> **TASK INSTRUCTIONS**
The required output is the exact run of lines from the one that contains "(9.00 s to 10.00 s)" to the end of the data, with every picture left out.

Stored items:
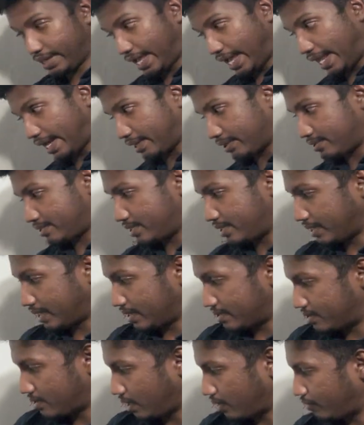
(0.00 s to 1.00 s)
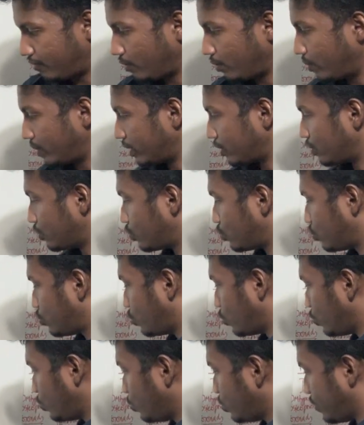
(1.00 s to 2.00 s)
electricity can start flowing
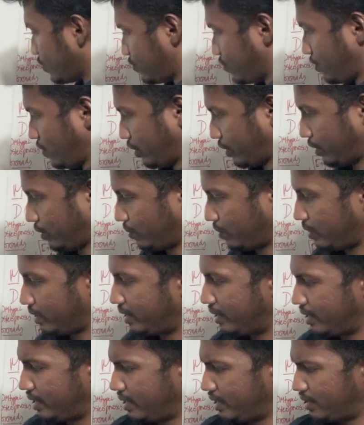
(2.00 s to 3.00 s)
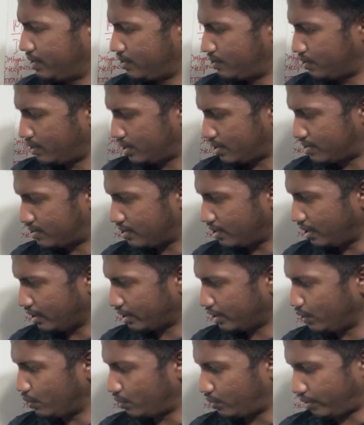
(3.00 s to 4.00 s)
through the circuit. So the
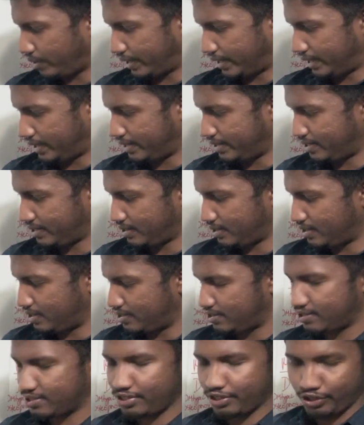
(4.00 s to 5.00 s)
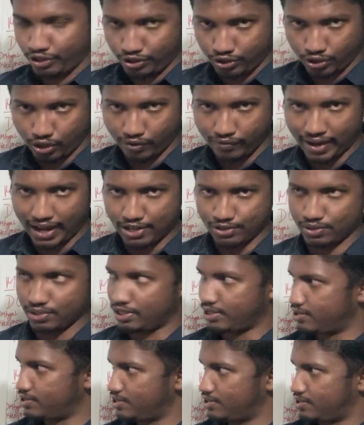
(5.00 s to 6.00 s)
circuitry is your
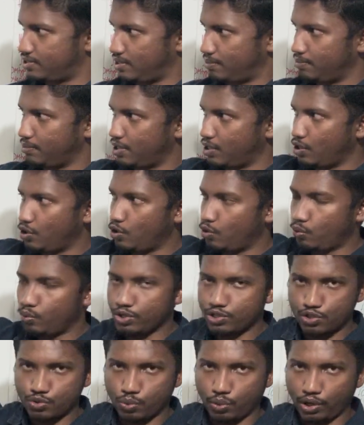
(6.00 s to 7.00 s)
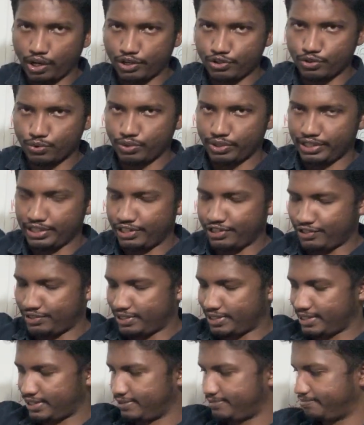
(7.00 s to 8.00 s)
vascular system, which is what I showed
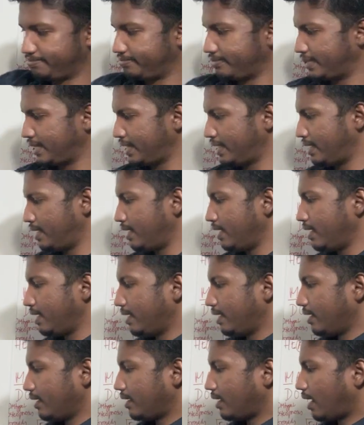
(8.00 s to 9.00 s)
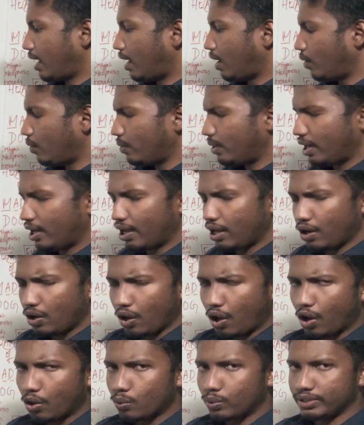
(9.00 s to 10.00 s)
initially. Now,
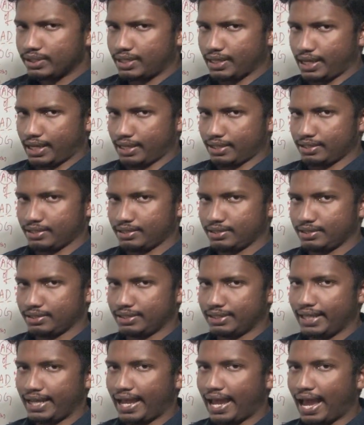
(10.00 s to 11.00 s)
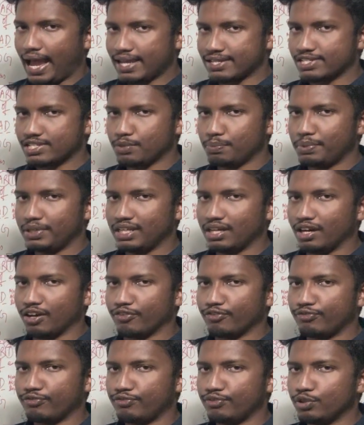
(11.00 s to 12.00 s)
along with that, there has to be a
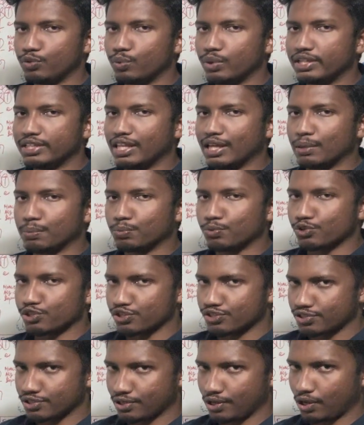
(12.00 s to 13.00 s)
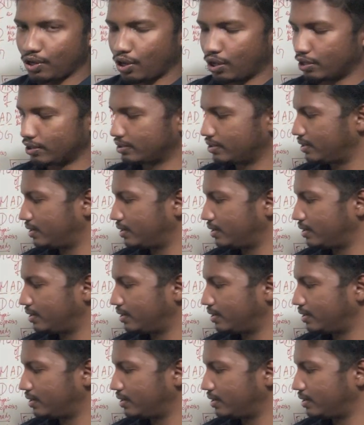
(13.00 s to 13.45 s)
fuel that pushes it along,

> **THE ANSWER**
(9.00 s to 10.00 s)
initially. Now,
(10.00 s to 11.00 s)
(11.00 s to 12.00 s)
along with that, there has to be a
(12.00 s to 13.00 s)
(13.00 s to 13.45 s)
fuel that pushes it along,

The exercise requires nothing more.